Shaun Peapell | Vice President, Threat Services | Rootshell Security
The necessary restrictions on physical movement caused by the COVID-19 pandemic, and the repercussions of these changes on businesses are plain to see. Technology businesses, especially those whose work can be done remotely, are the least affected operationally, even if their commercial units are having a tough time of it. Now, it’s the cybersecurity industry’s time to join the affected.
Cyber Essentials (CE) is the Government’s National Cyber Security Centre accreditation for business’ (internal or external) information security teams, that offers some indication and advance notice that your systems are not wide-open to threats.
Cyber Essentials Plus (CE+) is the advanced level of the accreditation, and includes a hands-on technical verification by a qualified penetration tester.

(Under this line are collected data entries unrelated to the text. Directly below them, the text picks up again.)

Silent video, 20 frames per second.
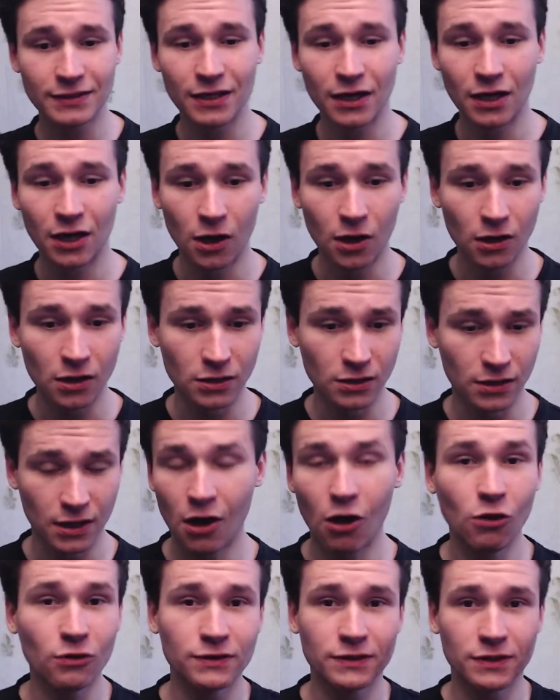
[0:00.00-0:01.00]
uh,
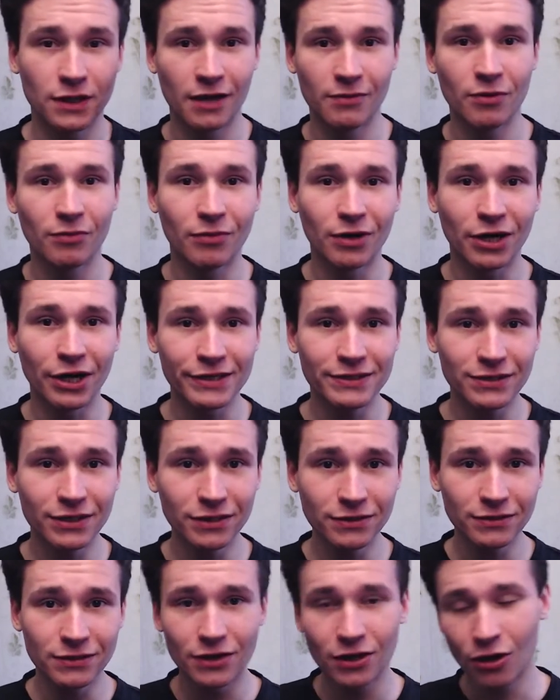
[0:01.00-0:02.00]
also I memorized
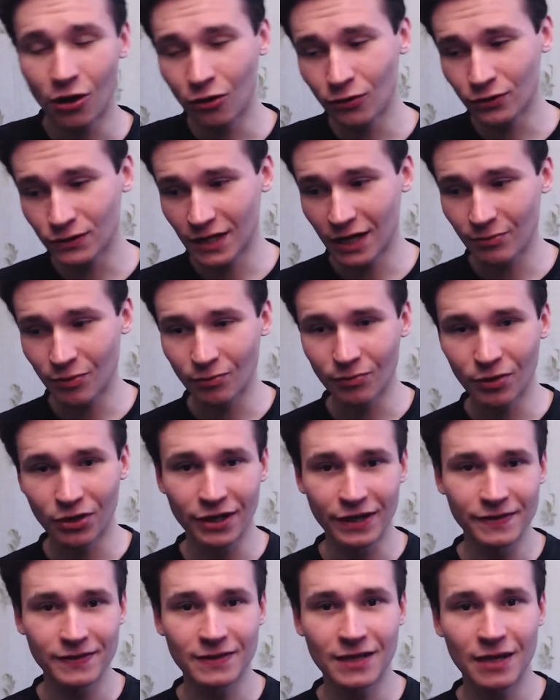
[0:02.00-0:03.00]
it. Also I
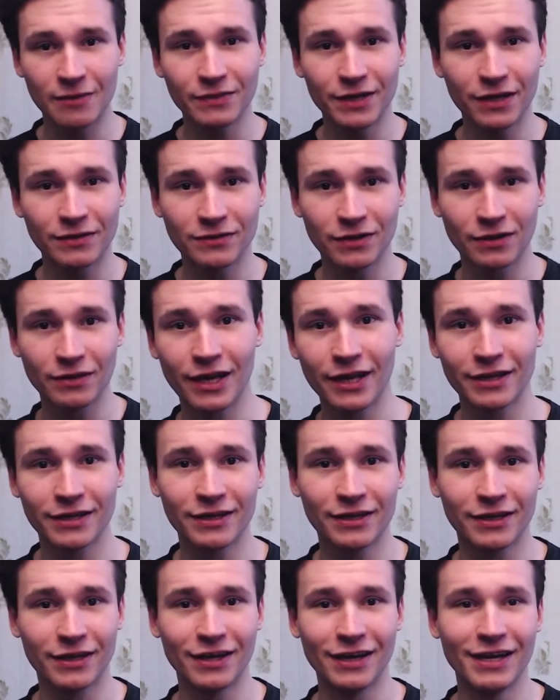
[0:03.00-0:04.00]
memorized some data
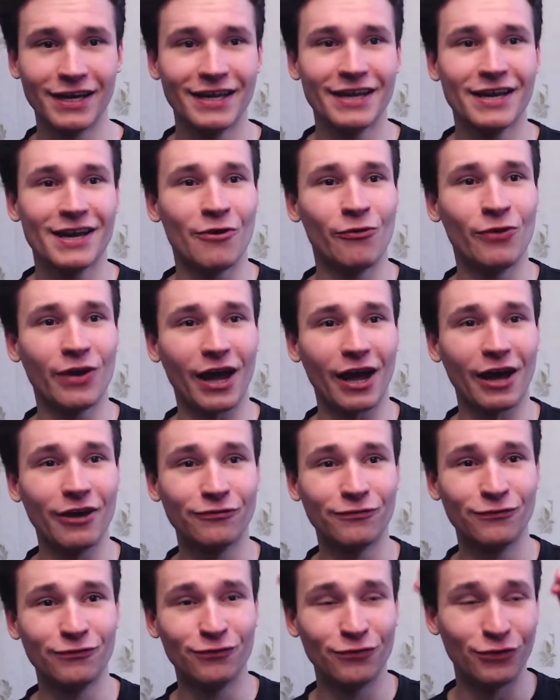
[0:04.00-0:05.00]
like uh, we
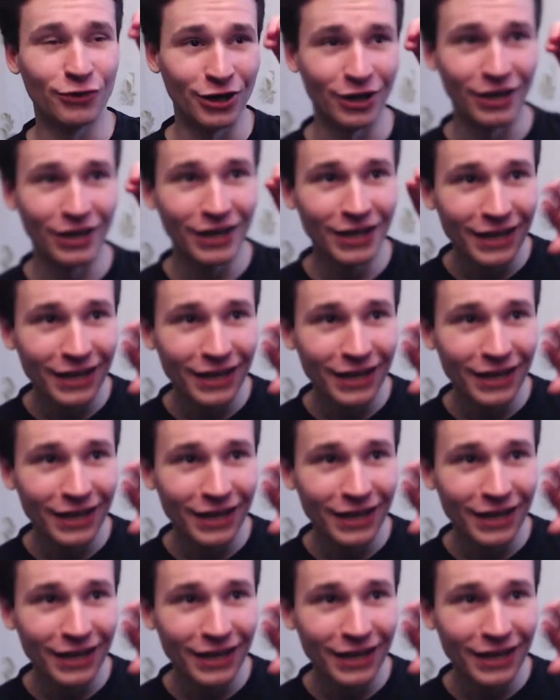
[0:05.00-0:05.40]
have uh,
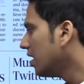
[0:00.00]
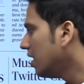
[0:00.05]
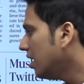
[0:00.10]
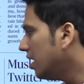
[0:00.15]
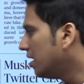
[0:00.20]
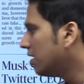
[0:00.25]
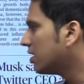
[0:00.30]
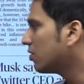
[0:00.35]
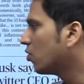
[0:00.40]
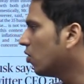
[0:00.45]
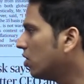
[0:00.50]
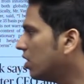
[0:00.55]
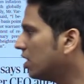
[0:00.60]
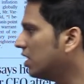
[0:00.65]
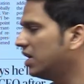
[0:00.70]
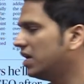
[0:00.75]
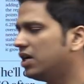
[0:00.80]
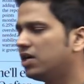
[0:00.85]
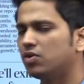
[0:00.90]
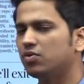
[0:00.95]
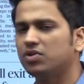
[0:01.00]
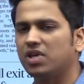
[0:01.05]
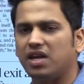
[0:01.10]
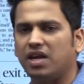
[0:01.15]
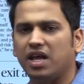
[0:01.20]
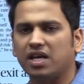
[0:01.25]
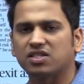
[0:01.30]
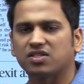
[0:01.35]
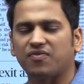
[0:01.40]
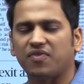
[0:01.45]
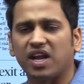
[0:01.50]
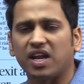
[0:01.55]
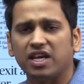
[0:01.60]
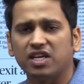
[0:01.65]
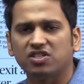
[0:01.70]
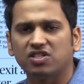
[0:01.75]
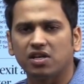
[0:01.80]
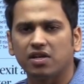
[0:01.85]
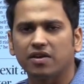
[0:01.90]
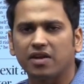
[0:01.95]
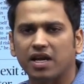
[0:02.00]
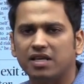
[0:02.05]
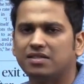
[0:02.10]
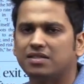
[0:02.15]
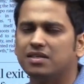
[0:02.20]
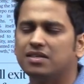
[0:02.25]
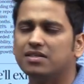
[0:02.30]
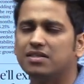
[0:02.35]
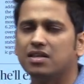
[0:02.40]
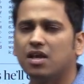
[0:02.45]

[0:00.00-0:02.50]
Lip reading: it could lead to the next financial crisis.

Suppliers to Her Majesty’s Government, for example, require this advanced certification to continue to be on the approved list.
Earlier this week, April 20th, well-known tech website The Register brought to light a little known Industry Security Notice, which, in a similar vein to the DVLA extending MOT validity, seems to accept that an internal test by a consultant would not be possible to be carried out, and therefore lowered the standard of the CE+ not to require it.
The assessment usually includes some basic penetration testing and vulnerability scanning, both external and internal, as well as individual device configuration checks.
On the GOV.UK website, the Information Security Notice advises that, “Organisations obtaining or renewing CE+ for a future contract will need to provide a Cyber Implementation Plan. This should inform Defence that the supplier is committed to seeking CE+ but cannot do so due to travel restrictions resulting from COVID-19”, effectively temporarily suspending the more rigorous level of testing: pivotal, some might argue, to keeping UK infrastructure and supply chains free from attack. In the meantime, suppliers are advised to “acquire the basic level of Cyber Essentials”.
As a Cyber Essentials certifying body, accredited by IASME, Rootshell Security have been continuing to deliver the full CE+ level of testing during the Coronavirus outbreak. How, you may ask, if our consultants are unable to travel to customer sites for the internal portion of the testing?
Security must continue, and by leveraging our hardened remote security appliances, many of our clients who have already adopted and integrated them, internal or onsite security assessments have continued to be a straightforward and secure process. Coupled with the Rootshell Secure Operation Centre (SOC), our business, and your organisational security strategy, remains operational and of highest standard.
When active, a secure connection from the appliance is maintained, allowing our SOC analysts and penetration testing consultants to conduct full internal assessments as though they were on site. A secure remote connection is created by leveraging an encrypted pipe, more commonly known as a VPN, or Virtual Private Network, leveraging the strongest possible certificated encryption. The effect is like having the Rootshell Security consultants in the office with (or without) you.
By maximising the advantages of remote access, the client can subscribe to scores of testing types, this can include a full internal penetration test, bespoke desktop applications, operating system (OS) build reviews, Wi-Fi assessments, internal vulnerability assessments – anything is possible. Our appliances are pre-configured and ready to go, meaning our clients just needs to plug them and give them network access.
Continuous secure monitoring of the devices is managed by the SOC, who ensure the appliances themselves are fully secured and locked down, allowing only Rootshell Security remote access for on-demand security assessments.
Many of our clients choose to provide their own VPN access into the internal areas for testing. The client is then always in control and can decide what systems can be accessed and when.
Standards are being lowered by the UK government to accommodate the difficult circumstances we find ourselves in. With such powerful, secure remote working and remote access tools at our fingertips, the cyber security industry and our partners do not need to use this as an excuse to lower the bar, potentially opening up private and public sector organisations to attack.